早在淞沪抗战正紧的时候,戴笠以上海行将不保,于是未雨绸缪,对华北的潜伏预作部署,派梁干乔为华北办事处主任,前往平汉线郑州一带部署潜伏工作。

据乔家才回忆,“十月十日梁干乔到达郑州,作为华北办事处的工作地点,十三日抵达洛阳,十四日抵顺德(邢台),然后沿铁路徒步往南走,十五日抵沙河,再到邯郸。十六日抵磁县,十七日到丰乐,十八日到安阳,十九日到新乡,二十日返回郑州。各地都建立了组织,必须潜伏当地工作,不得随军队撤退。”
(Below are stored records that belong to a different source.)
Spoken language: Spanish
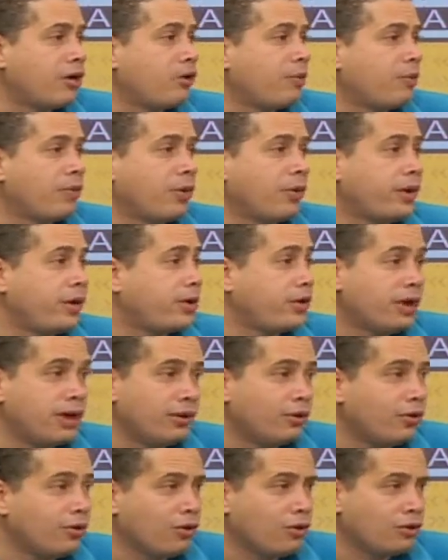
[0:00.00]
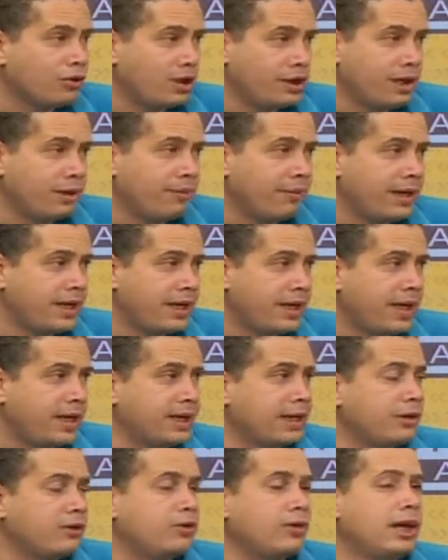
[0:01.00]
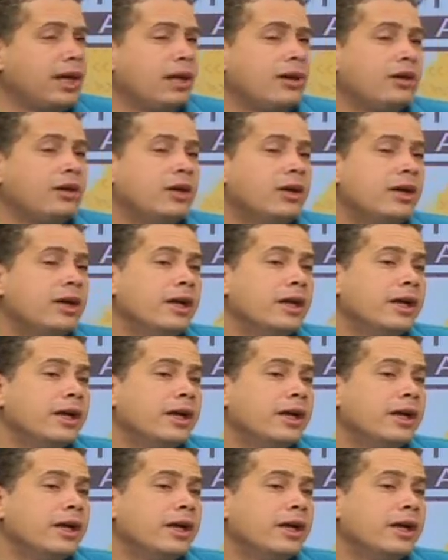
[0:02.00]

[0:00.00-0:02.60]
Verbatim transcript: los proveedores no consiguen pañales en ningún lado.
按乔家才的说法,梁干乔在十天之内,在9个城市布置了9部秘密电台,不能说不是惊人的效率。但是,这也是梁干乔在特务处的“绝唱”了,不久以后,梁就被调任军委会总政治部第二厅副厅长。

几个头头都不在,南京特务处本部几乎没人管了,因此,直到11月24日,特务处本部的150多名内勤特务,才在秘书刘启瑞的带领下撤离南京,于11月29日,辗转到达武汉。

刘启瑞是特务处的“第一支笔”,特务处每年年底给蒋介石的报告,只有刘启瑞来写,戴笠才能放心。

150多个人一下子跑到武汉,吃没地儿吃,住没地儿住,试问戴笠怎么可能踏踏实实地在长沙等杨虎城。

况且,戴笠还要对扣押杨虎城预先做出安排。

这件事情,戴笠交给了特务处江西站站长王立生。

王立生,1903年生,江西万安人。原共产党员。

想当年,王立生曾是江西学生运动的先行者,早在1919年前后,他就在万安与曾天宇、张世熙等组织起“万安青年学会”。并办了一本杂志《万安青年》。同一时期,南昌女师的刘和珍则组织了“觉社”,并办起了《时代之花》周刊。到1921年,以这些组织为基础,李立三在安源煤矿建立起了江西的第一个团支部——社会主义青年团安源支部。

刘和珍于1923年考入北京女高师,并于1926年3月18日在段祺瑞执政府前被枪杀,同时被难的还有她的同学、湖南湘阴人杨德群。

与此同时,王立生则考上了江西省立第一师范学校,并担任共青团南昌地委书记。1929年12月,时任江西省委赣东巡视员的王立生被捕叛变。后王立生投入南昌行营调查科,并随调查科一起转入特务处。

王是江西人,负责江西省站的工作,人地相宜。